[Stored data]
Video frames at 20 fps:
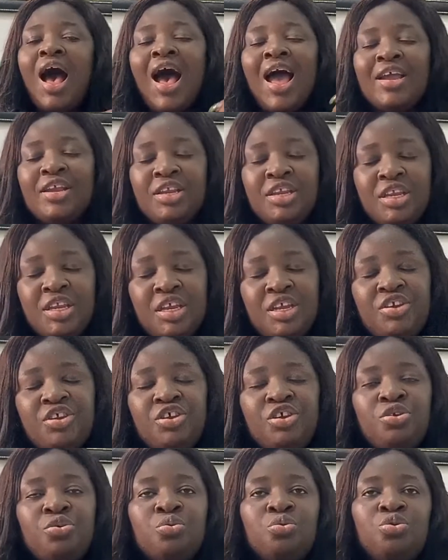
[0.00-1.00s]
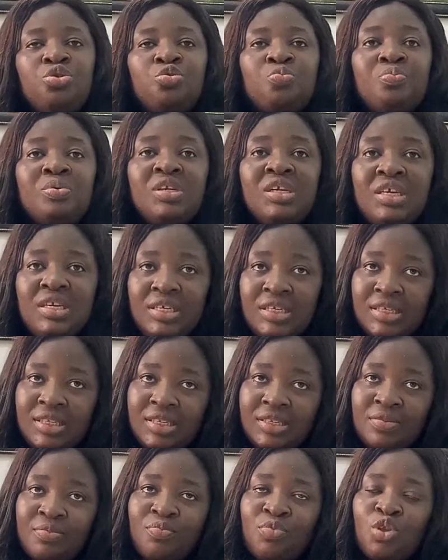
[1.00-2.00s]
I need you to
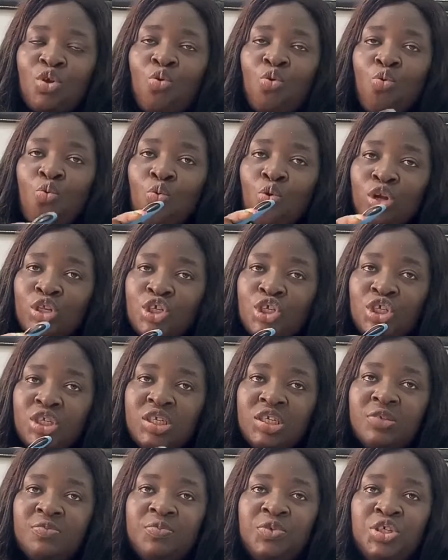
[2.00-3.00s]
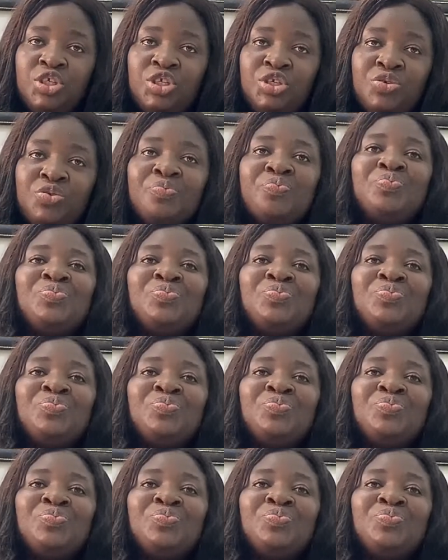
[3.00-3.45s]
please watch this video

Problem requirements
The records are to be duplicated in full and exactly, with images left out.

Answer for this exercise
Video frames at 20 fps:
[0.00-1.00s]
[1.00-2.00s]
I need you to
[2.00-3.00s]
[3.00-3.45s]
please watch this video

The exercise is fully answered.